═══ DATA UNDER STUDY

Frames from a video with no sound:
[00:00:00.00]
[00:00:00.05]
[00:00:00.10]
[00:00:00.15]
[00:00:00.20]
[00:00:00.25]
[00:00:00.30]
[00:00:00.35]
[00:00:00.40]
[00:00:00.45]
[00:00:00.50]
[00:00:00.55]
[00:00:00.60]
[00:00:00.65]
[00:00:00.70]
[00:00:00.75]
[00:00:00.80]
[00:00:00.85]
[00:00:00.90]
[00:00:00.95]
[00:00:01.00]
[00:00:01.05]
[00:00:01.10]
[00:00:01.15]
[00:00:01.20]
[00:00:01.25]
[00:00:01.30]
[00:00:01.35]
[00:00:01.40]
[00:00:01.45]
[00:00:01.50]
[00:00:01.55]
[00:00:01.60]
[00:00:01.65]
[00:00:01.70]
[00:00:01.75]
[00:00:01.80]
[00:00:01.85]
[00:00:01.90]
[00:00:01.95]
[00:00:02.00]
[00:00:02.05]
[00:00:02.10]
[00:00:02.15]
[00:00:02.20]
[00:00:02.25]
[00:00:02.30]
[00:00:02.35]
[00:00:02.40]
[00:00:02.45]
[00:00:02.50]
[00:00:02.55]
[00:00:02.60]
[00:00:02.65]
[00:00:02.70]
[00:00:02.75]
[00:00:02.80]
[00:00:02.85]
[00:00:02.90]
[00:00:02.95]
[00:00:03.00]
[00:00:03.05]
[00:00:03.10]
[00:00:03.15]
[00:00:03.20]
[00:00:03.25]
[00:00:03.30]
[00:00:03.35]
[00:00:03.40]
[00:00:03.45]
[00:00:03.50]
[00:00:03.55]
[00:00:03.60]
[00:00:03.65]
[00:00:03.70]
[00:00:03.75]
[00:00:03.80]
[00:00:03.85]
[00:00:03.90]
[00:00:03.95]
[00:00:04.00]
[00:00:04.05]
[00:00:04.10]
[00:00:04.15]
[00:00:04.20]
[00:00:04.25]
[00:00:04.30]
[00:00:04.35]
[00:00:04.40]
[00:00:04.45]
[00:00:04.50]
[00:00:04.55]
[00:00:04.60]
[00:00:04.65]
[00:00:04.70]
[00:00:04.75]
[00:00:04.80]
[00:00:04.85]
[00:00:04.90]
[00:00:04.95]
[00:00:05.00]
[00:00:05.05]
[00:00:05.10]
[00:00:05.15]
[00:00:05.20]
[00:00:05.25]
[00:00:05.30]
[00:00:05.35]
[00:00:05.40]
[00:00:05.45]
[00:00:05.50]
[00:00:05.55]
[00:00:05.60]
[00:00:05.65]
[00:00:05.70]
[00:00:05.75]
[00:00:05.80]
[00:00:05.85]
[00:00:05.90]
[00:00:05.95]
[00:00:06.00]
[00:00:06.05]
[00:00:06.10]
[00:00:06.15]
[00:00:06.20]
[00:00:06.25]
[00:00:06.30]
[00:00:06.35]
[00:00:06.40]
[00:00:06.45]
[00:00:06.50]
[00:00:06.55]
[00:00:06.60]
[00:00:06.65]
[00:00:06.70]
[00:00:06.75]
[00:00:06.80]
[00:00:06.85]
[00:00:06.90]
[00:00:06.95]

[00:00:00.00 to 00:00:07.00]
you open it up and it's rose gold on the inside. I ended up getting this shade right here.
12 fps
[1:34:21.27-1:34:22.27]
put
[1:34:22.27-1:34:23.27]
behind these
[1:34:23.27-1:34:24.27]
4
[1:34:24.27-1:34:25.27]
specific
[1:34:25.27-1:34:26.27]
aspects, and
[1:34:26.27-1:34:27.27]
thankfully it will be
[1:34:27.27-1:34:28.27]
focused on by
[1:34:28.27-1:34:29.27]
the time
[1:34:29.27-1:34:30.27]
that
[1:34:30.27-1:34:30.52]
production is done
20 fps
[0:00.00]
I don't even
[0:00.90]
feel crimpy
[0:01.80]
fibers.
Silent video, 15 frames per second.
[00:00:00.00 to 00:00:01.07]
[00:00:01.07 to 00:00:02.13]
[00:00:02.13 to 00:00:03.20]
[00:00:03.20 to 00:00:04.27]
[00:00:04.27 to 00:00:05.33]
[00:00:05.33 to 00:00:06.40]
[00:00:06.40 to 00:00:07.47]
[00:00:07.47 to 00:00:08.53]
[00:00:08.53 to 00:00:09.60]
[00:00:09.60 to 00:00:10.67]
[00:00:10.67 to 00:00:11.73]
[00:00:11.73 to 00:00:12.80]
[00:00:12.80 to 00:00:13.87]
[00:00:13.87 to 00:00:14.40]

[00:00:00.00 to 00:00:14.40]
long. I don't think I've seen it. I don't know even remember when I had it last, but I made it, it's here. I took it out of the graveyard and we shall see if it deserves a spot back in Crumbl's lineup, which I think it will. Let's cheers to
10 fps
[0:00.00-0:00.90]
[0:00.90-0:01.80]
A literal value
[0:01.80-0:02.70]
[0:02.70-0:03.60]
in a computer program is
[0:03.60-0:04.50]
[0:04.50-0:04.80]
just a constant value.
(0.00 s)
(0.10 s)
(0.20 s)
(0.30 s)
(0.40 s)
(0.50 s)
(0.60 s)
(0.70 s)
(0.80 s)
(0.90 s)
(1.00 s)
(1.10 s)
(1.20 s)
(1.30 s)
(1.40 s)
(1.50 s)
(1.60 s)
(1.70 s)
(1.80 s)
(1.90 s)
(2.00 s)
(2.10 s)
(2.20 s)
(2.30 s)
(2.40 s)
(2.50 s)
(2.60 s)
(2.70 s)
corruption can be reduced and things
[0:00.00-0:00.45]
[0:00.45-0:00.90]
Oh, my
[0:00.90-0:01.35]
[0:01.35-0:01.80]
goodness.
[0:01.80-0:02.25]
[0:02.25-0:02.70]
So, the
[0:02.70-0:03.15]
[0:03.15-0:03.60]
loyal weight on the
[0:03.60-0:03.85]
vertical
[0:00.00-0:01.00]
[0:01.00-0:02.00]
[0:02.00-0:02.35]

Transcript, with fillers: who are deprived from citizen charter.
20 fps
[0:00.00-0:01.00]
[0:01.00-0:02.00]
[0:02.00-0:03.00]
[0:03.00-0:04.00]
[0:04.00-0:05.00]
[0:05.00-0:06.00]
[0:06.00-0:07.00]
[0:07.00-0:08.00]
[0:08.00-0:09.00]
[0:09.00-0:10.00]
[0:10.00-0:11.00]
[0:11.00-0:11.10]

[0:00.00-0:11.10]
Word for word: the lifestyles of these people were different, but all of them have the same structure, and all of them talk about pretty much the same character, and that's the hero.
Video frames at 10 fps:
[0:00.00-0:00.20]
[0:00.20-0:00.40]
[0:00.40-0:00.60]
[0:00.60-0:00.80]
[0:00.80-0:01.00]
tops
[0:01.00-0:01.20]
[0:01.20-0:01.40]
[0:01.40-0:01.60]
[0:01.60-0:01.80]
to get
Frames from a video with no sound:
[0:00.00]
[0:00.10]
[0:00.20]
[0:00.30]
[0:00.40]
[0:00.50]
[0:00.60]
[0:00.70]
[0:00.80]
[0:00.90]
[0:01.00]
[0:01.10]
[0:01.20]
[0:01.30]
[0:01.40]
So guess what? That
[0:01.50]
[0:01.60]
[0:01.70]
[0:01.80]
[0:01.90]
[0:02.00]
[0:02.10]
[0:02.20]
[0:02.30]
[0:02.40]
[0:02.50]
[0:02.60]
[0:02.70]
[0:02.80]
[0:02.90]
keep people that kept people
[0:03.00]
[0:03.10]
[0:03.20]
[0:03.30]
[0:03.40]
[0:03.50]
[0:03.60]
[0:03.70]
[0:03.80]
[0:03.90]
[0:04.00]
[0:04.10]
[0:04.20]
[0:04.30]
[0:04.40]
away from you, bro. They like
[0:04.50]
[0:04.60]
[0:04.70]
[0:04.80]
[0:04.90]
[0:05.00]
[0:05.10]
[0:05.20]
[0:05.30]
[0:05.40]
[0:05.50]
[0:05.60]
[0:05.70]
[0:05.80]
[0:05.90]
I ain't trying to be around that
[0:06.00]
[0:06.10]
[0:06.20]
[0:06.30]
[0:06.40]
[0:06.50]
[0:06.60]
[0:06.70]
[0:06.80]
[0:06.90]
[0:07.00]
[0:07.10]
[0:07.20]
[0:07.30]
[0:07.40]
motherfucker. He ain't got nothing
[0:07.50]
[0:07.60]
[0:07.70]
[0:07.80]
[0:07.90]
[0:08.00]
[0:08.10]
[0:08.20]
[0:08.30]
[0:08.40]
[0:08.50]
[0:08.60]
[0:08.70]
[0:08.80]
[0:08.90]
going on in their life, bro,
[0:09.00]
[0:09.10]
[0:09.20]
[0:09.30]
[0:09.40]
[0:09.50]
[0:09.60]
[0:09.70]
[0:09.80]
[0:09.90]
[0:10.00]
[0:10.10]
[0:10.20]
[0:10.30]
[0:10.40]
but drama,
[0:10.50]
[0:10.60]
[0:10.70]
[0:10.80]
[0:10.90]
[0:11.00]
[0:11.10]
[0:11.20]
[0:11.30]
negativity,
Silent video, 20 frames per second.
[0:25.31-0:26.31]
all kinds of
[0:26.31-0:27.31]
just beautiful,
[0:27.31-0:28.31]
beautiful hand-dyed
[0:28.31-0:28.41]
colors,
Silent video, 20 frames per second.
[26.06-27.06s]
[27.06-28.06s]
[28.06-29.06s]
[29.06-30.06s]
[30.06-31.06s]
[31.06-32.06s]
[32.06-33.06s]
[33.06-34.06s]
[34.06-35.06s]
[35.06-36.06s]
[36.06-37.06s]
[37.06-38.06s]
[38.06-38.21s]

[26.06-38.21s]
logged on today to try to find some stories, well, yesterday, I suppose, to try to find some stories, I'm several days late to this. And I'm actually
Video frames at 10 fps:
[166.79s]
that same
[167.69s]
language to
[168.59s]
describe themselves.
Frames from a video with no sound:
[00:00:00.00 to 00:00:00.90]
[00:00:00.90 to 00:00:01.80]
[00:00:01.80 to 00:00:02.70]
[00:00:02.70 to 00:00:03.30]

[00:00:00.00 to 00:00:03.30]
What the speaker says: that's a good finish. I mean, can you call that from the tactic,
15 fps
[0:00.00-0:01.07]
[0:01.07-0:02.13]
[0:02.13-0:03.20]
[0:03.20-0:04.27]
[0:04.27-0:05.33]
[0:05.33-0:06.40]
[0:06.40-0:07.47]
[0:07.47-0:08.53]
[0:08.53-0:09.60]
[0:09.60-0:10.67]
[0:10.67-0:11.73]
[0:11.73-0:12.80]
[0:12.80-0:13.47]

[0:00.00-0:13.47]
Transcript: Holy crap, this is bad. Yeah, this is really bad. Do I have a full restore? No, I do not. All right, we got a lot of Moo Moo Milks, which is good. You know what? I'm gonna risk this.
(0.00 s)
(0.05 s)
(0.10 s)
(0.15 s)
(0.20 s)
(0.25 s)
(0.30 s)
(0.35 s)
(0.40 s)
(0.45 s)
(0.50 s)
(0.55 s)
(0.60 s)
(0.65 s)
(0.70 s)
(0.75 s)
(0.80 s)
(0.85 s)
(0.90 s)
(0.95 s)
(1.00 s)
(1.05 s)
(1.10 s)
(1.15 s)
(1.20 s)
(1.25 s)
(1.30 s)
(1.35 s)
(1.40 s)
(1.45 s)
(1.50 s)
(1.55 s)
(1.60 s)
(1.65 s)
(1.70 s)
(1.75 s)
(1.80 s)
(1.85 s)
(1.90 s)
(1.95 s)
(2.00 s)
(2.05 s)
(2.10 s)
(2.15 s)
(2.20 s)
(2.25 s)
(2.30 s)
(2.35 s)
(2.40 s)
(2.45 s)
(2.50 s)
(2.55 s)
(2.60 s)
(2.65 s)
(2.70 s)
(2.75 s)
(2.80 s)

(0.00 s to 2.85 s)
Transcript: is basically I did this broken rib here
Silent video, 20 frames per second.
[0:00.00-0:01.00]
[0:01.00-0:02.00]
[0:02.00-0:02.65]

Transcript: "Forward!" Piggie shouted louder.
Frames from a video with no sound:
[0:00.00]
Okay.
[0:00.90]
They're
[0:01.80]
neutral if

══════

__TASK DETAILS__.
Begin with the first line of the data above and, please, print each line exactly until you have printed the line containing "[00:00:05.00]"; print nothing else.

__WRITTEN ANSWER__.
Frames from a video with no sound:
[00:00:00.00]
[00:00:00.05]
[00:00:00.10]
[00:00:00.15]
[00:00:00.20]
[00:00:00.25]
[00:00:00.30]
[00:00:00.35]
[00:00:00.40]
[00:00:00.45]
[00:00:00.50]
[00:00:00.55]
[00:00:00.60]
[00:00:00.65]
[00:00:00.70]
[00:00:00.75]
[00:00:00.80]
[00:00:00.85]
[00:00:00.90]
[00:00:00.95]
[00:00:01.00]
[00:00:01.05]
[00:00:01.10]
[00:00:01.15]
[00:00:01.20]
[00:00:01.25]
[00:00:01.30]
[00:00:01.35]
[00:00:01.40]
[00:00:01.45]
[00:00:01.50]
[00:00:01.55]
[00:00:01.60]
[00:00:01.65]
[00:00:01.70]
[00:00:01.75]
[00:00:01.80]
[00:00:01.85]
[00:00:01.90]
[00:00:01.95]
[00:00:02.00]
[00:00:02.05]
[00:00:02.10]
[00:00:02.15]
[00:00:02.20]
[00:00:02.25]
[00:00:02.30]
[00:00:02.35]
[00:00:02.40]
[00:00:02.45]
[00:00:02.50]
[00:00:02.55]
[00:00:02.60]
[00:00:02.65]
[00:00:02.70]
[00:00:02.75]
[00:00:02.80]
[00:00:02.85]
[00:00:02.90]
[00:00:02.95]
[00:00:03.00]
[00:00:03.05]
[00:00:03.10]
[00:00:03.15]
[00:00:03.20]
[00:00:03.25]
[00:00:03.30]
[00:00:03.35]
[00:00:03.40]
[00:00:03.45]
[00:00:03.50]
[00:00:03.55]
[00:00:03.60]
[00:00:03.65]
[00:00:03.70]
[00:00:03.75]
[00:00:03.80]
[00:00:03.85]
[00:00:03.90]
[00:00:03.95]
[00:00:04.00]
[00:00:04.05]
[00:00:04.10]
[00:00:04.15]
[00:00:04.20]
[00:00:04.25]
[00:00:04.30]
[00:00:04.35]
[00:00:04.40]
[00:00:04.45]
[00:00:04.50]
[00:00:04.55]
[00:00:04.60]
[00:00:04.65]
[00:00:04.70]
[00:00:04.75]
[00:00:04.80]
[00:00:04.85]
[00:00:04.90]
[00:00:04.95]
[00:00:05.00]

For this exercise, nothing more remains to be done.